Don’t believe the lawsuit advertisers: Truvada is a safe medication to take. As with any drug therapy, some people will experience side effects. Adverse events are rare and usually reversible. See “Truvada Safety” in the September+October 2019 issue of Positively Aware (positivelyaware.com/articles/truvada-safety). Current DHHS HIV treatment guidelines recommend Truvada (or Descovy) over Epzicom as the preferred NRTI component for initial therapy (unless Epzicom is paired with Tivicay). The ACTG A5202 study reported that while both Epzicom and Truvada reduced viral load, for people who started treatment with a viral load of more than 100,000 copies/mL, the times to virologic failure and the first adverse event were both significantly shorter among patients taking Epzicom compared to Truvada. In studies using Tivicay in the regimen, however, Truvada and Epzicom were equally effective regardless of baseline viral load. Kidney function must be monitored before and during treatment with Truvada and it may not be a good option for people who have underlying kidney problems or are at higher risk for them. Fewer kidney and bone issues were observed with the TAF formulation compared to TDF in clinical trials. Truvada is approved for HIV prevention; see Truvada for PrEP page. Truvada is recommended by DHHS as one of the preferred NRTI combination components of an ART regimen in pregnancy. Truvada generic became available in the U.S. in October 2020. See discussion of the generic’s pricing in the January+February 2021 issue.
Dr. Melanie Thompson:
Coformulated tenofovir disoproxil fumarate and emtricitabine (TDF/FTC) is a potent and durable backbone that can be used with all INSTIs, NNRTIs, and boosted PIs for treatment and, as a standalone, for prevention. (See Truvada for PrEP.)
Both TDF and FTC have activity against hepatitis B and stopping the drug can cause a flair of hepatitis B.
TDF can cause kidney dysfunction as well as decreases in bone density over time. This is especially of concern for older people, or people who have other conditions such as diabetes or hypertension that can affect kidney function. Likewise, it could be of concern for menopausal women in whom bone density commonly declines. However, TDF/FTC remains a good choice for younger people without a lot of other medical conditions who have good kidney function (and probably bone density) before starting TDF/FTC.
Because ritonavir and cobicistat boosters also raise blood levels of TDF, the “bystander” toxicity of TDF to kidneys and bone appear to be worse with boosters, and this should be considered for people who already have kidney or bone problems or who are at high risk.
Generic TDF/FTC is made by Teva but the cost is disappointingly high, at $48.51 per tablet.
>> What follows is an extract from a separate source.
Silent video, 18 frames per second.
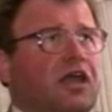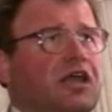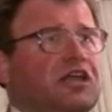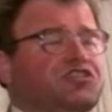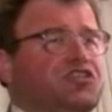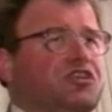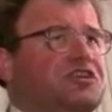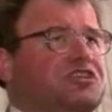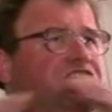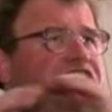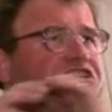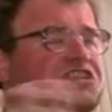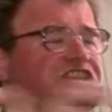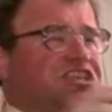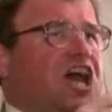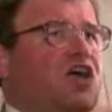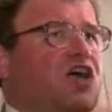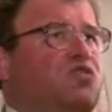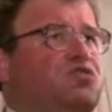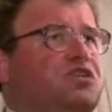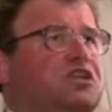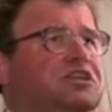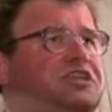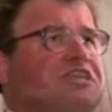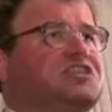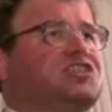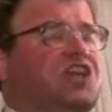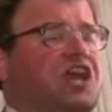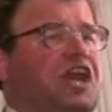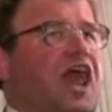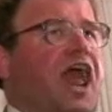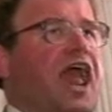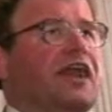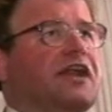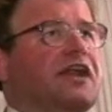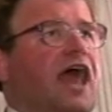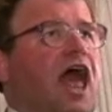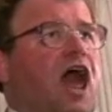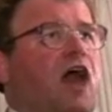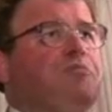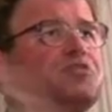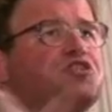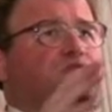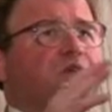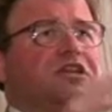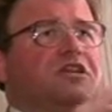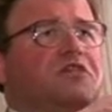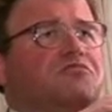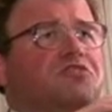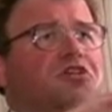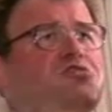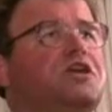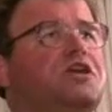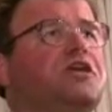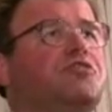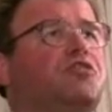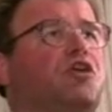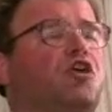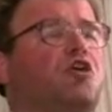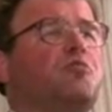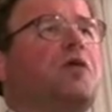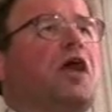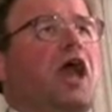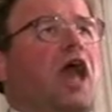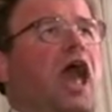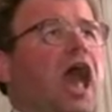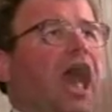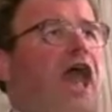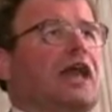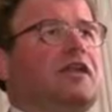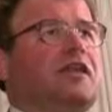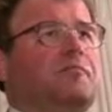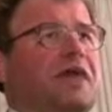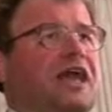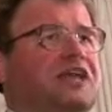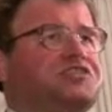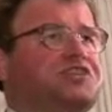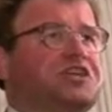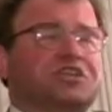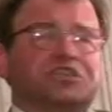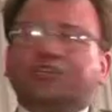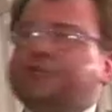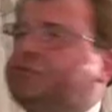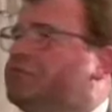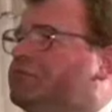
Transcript: So there's a total disconnect now between the ruling group and the masses.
Do not ever think that generic is synonymous with inexpensive, as once was the case. Teva offers a co-pay card to offset $600/month of out-of-pocket costs.
Activist Bridgette Picou:
In recent years Truvada became better known for its use as PrEP (see Truvada for PrEP) than as part of an HIV therapy, but it is used for both. Both can affect bone health and the kidneys. You should be monitored regularly for these if you are prescribed Truvada.